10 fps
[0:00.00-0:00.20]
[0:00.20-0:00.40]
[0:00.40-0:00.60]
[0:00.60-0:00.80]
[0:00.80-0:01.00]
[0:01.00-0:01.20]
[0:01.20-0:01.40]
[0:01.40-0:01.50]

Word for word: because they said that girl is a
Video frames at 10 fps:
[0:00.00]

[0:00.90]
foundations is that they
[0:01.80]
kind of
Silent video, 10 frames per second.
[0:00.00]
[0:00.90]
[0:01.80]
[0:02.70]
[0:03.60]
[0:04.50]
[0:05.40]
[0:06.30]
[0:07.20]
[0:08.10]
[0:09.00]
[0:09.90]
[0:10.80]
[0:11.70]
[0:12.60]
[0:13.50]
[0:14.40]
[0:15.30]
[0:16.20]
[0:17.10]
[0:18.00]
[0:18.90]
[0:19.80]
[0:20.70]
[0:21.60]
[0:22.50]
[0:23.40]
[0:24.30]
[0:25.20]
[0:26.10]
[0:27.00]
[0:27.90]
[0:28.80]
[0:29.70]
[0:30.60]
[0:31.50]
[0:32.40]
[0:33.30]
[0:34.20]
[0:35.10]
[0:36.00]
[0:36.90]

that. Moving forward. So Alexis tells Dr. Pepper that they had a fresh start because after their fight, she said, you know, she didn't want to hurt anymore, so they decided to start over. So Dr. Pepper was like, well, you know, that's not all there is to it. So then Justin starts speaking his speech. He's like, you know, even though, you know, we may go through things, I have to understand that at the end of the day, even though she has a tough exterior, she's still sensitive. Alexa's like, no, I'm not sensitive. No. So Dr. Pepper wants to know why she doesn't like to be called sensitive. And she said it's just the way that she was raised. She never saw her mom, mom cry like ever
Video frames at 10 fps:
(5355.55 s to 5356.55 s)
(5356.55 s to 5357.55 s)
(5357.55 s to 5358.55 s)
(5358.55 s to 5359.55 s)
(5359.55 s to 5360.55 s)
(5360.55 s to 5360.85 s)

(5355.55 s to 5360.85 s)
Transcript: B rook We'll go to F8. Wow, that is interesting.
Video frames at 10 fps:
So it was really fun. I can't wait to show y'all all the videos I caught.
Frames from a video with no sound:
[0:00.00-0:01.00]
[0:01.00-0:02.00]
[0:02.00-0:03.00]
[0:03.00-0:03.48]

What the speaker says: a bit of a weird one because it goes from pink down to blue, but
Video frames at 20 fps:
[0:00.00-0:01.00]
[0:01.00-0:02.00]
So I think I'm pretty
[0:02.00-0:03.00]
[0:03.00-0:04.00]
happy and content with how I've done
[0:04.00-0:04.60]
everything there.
=-=-=-=-=
• AIM OF THE TASK: Copy every line of the material above in which the string "from" can be found.

• EXERCISE RESPONSE:
Frames from a video with no sound:
What the speaker says: a bit of a weird one because it goes from pink down to blue, but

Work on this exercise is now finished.